Nvidia adds ARM platform support to CUDA GPU programming

ARM-based devices are growing at a 10x rate compared to x86 devices.

Nvidia continues its expansion of the CUDA parallel computing environment for graphics processors with a new version that works with ARM-based computers. Primarily used for mobile devices, the ARM-based ecosystem is the fastest growing computing category and is now approximately 10 times the size of the x86 CPU-based market.

Available today as a free download at http://developer.nvidia.com/cuda-toolkit, the new CUDA release provides programmers with a platform to develop advanced science, engineering, mobile and high performance computing (HPC) applications on both ARM and x86 CPU-based systems.

Nvidia says combining high-performance CUDA-enabled GPU accelerators with low-power ARM-based systems on a chip (SoCs) will enable ARM-based systems to penetrate new markets requiring the highest levels of energy-efficient compute performance.
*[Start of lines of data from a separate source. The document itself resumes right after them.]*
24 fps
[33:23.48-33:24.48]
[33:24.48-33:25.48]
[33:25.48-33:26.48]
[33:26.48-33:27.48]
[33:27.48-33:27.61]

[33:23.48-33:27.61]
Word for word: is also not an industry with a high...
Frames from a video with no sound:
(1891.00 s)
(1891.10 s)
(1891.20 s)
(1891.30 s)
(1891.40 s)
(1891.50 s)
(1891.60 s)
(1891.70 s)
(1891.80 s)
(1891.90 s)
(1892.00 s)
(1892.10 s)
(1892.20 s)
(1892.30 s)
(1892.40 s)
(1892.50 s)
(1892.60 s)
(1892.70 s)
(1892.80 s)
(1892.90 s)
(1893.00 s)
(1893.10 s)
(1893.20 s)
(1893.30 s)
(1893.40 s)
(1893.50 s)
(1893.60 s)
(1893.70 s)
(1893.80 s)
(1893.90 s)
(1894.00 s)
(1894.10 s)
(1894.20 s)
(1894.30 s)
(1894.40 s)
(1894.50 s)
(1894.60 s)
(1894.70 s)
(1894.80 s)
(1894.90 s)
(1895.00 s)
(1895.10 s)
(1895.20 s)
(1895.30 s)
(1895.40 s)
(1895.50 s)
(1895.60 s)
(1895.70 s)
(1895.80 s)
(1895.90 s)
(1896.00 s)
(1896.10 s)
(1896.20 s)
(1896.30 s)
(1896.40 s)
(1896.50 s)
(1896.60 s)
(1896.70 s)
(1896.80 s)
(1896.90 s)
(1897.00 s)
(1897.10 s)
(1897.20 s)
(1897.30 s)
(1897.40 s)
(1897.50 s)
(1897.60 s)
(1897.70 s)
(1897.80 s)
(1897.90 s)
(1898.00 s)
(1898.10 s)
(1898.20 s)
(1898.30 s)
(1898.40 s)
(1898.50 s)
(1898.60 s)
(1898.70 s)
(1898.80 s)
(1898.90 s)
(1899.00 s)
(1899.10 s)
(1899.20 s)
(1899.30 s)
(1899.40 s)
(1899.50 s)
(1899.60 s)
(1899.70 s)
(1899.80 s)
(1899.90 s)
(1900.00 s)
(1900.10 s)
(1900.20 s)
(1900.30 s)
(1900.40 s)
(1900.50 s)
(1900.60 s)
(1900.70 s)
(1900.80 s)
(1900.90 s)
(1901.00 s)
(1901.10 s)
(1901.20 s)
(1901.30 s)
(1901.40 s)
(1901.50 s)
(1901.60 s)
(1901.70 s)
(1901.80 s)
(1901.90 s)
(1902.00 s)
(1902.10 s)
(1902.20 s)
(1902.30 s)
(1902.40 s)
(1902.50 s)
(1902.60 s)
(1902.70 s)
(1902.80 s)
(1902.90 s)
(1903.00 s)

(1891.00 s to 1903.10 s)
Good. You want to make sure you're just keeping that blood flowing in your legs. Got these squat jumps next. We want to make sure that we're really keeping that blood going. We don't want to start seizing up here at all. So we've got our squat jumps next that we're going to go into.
These market segments include: defense systems, automotive, energy exploration, mobile computing, robotics, scientific research, HPC and others.

In addition to providing native support for ARM platforms, the CUDA 5.5 release delivers a variety of new performance and productivity features, including:

Enhanced Hyper-Q support – Now supported across multiple MPI processes on all Linux systems
MPI Workload Prioritization – Allows application developers to prioritize CUDA streams on the critical path first, optimizing overall application run time
New guided performance analysis – Visual Profiler and Nsight Eclipse Edition now walk developers step-by-step through the process of identifying performance bottlenecks and applying optimizations
Fast cross-compile on x86 – Reduces development time for large applications by enabling developers to compile ARM code on fast x86 processers, and transfer the compiled application to ARM

Our take

Since developers started using CUDA in 2006, successive generations of better, exponentially faster CUDA GPUs have boosted the performance of applications on x86-based systems. The number and variety of high-performance computing (HPC) applications using CUDA continues to grow. This addition of the ARM ecosystem means millions of more processors can be harnessed to add to the HPC environment.

The addition of ARM to the CUDA environment is also a bit self-serving, since Nvidia’s Tegra CPU is an ARM device. But we’ll give them a pass on this one, since the expansion of CUDA will bring benefit to other systems as well.